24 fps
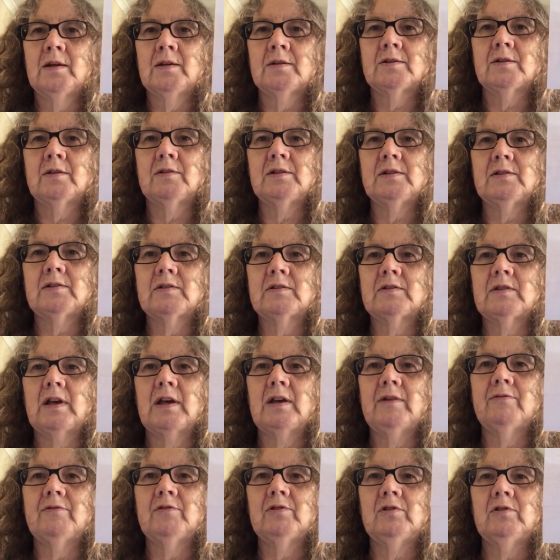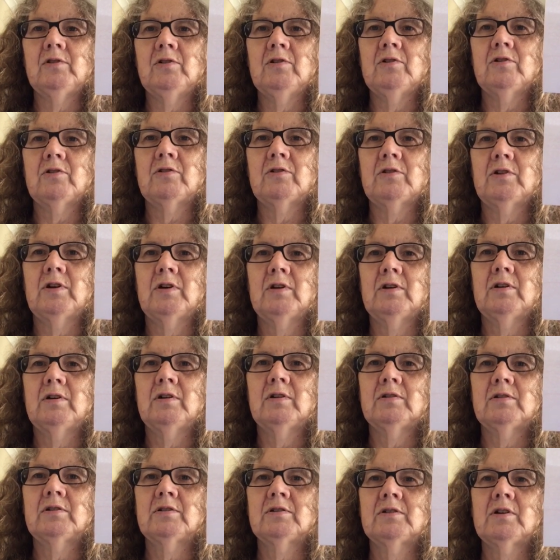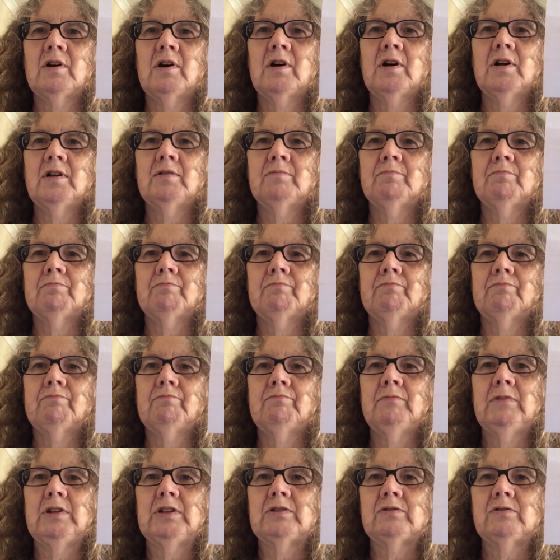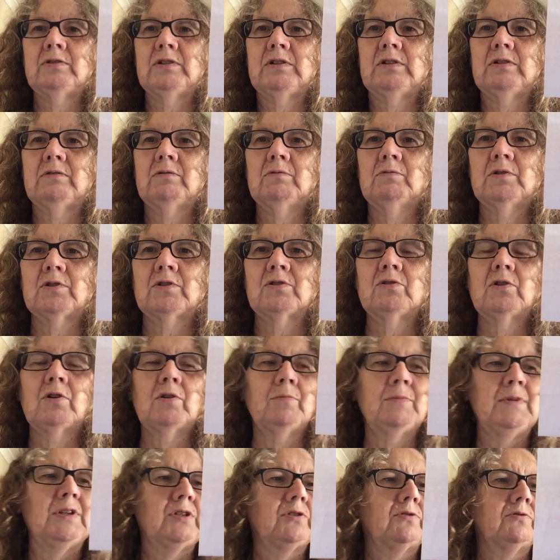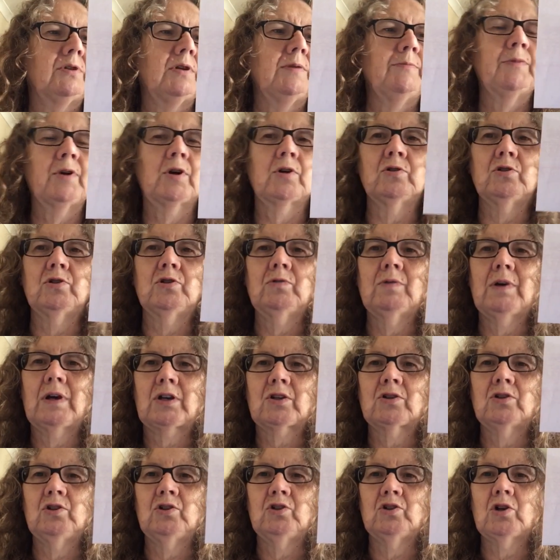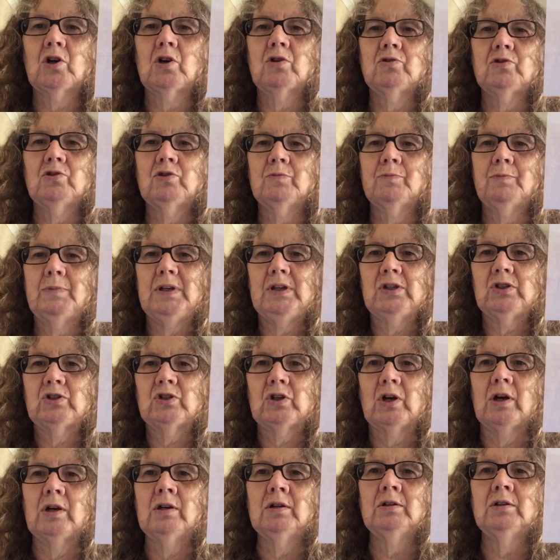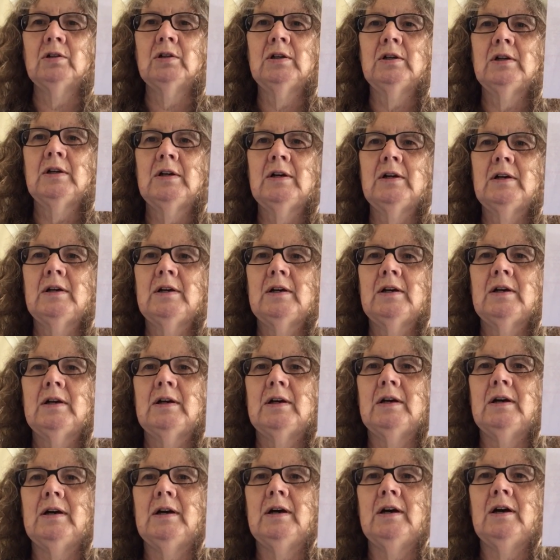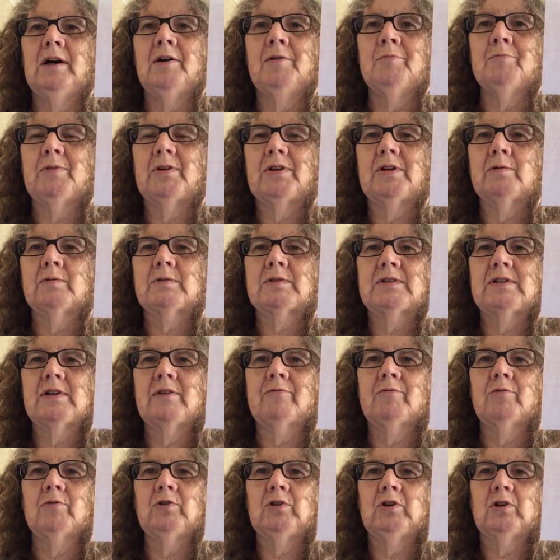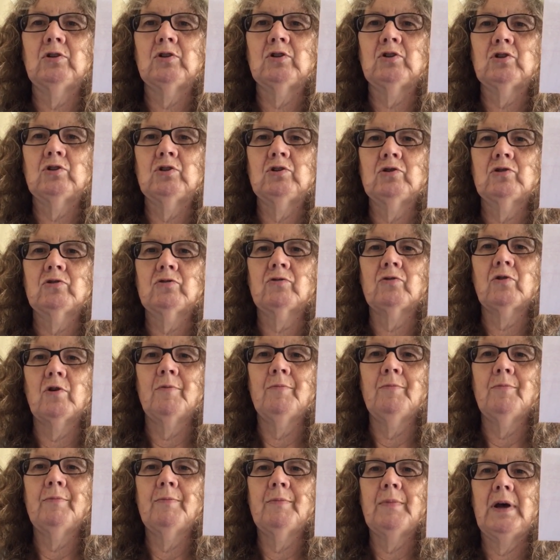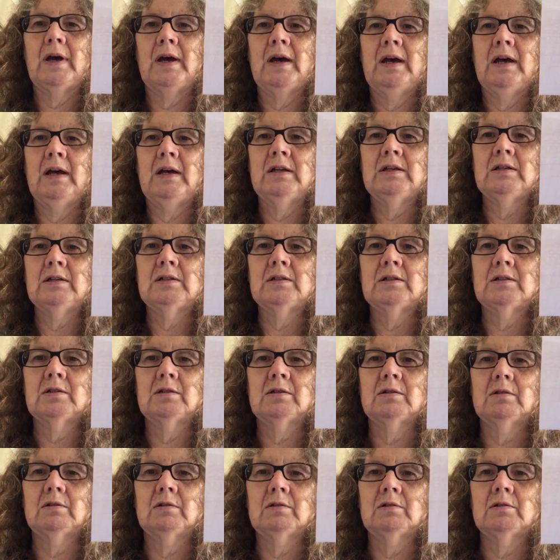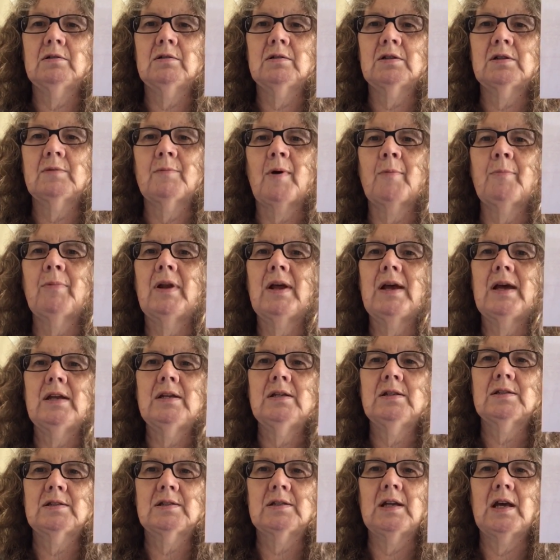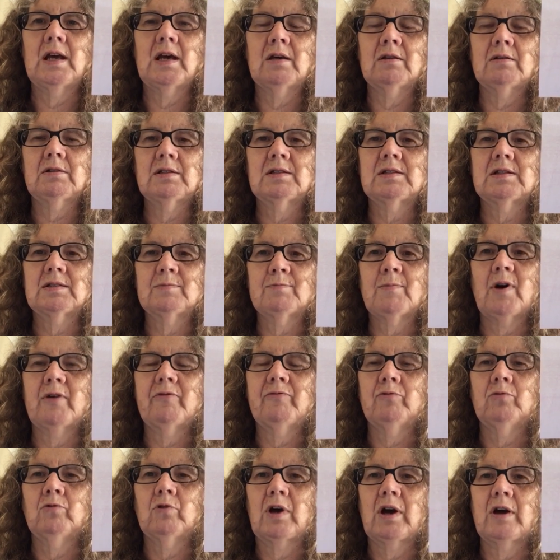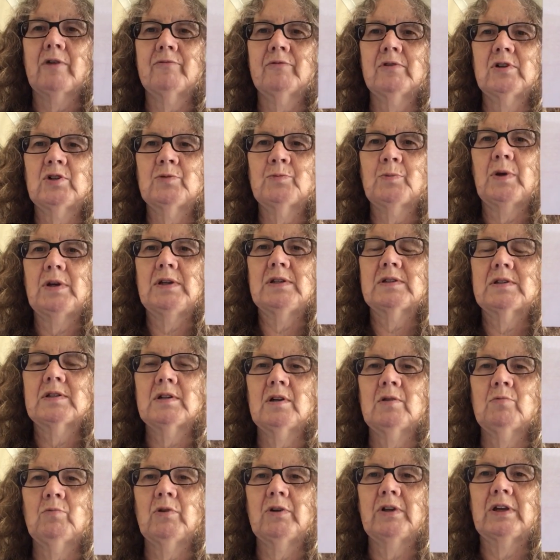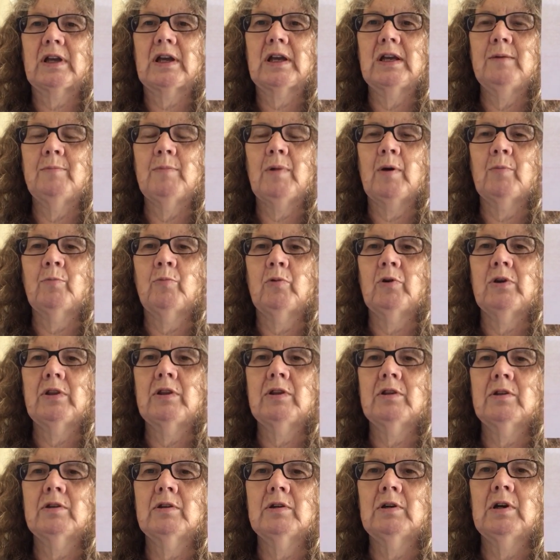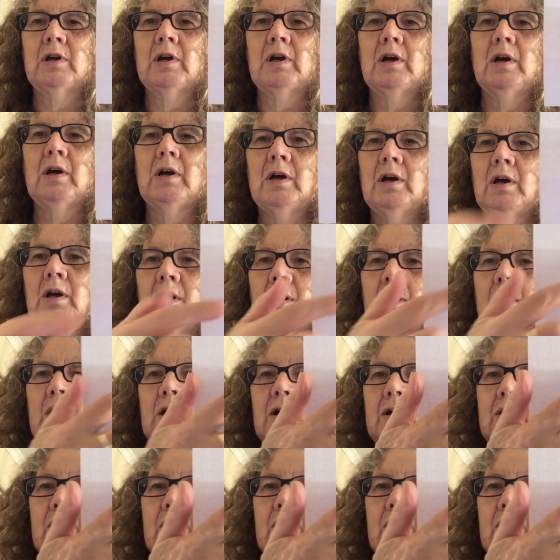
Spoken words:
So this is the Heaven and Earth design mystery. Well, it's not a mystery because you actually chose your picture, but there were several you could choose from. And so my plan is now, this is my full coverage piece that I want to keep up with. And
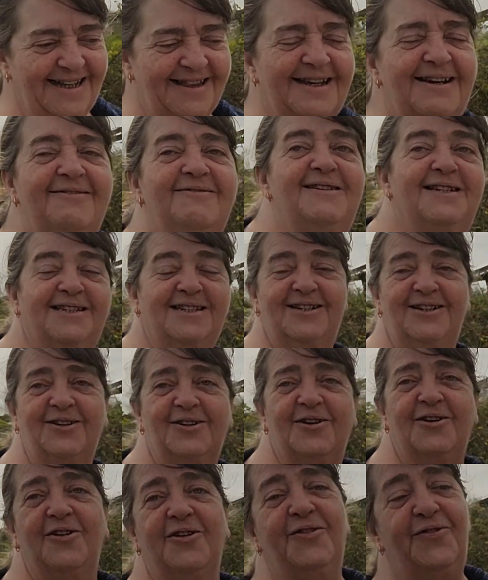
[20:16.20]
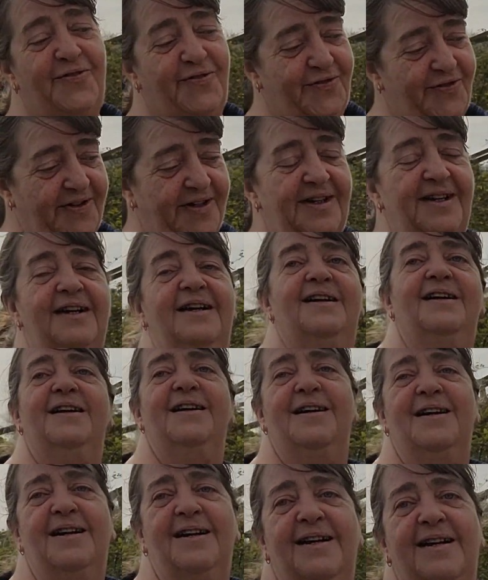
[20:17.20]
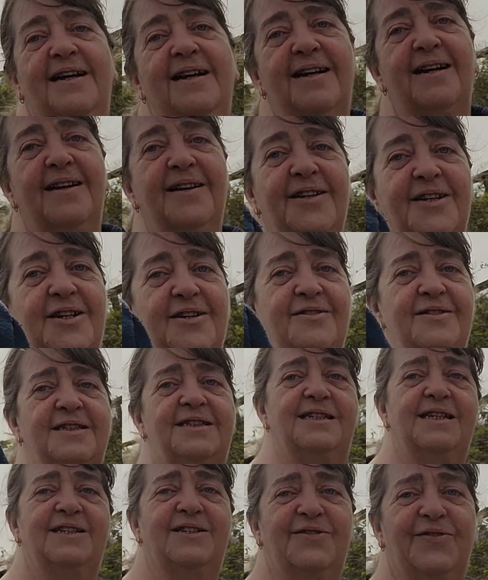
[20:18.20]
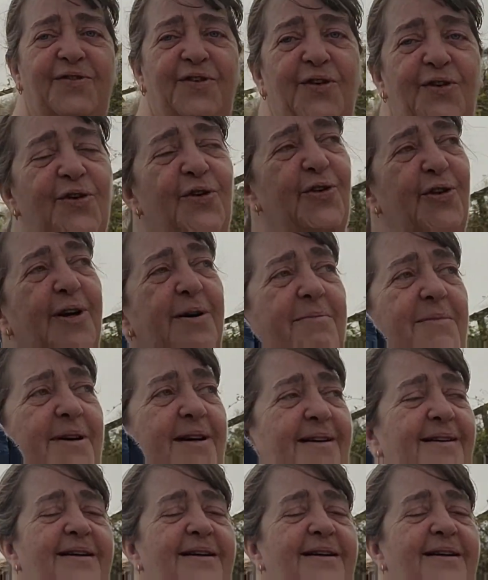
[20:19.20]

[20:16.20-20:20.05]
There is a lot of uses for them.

#### Exercise details:
Write the entries out again word for word. Omit all pictures from them.

#### Output for this task:
24 fps
Spoken words:
So this is the Heaven and Earth design mystery. Well, it's not a mystery because you actually chose your picture, but there were several you could choose from. And so my plan is now, this is my full coverage piece that I want to keep up with. And
[20:16.20]
[20:17.20]
[20:18.20]
[20:19.20]

[20:16.20-20:20.05]
There is a lot of uses for them.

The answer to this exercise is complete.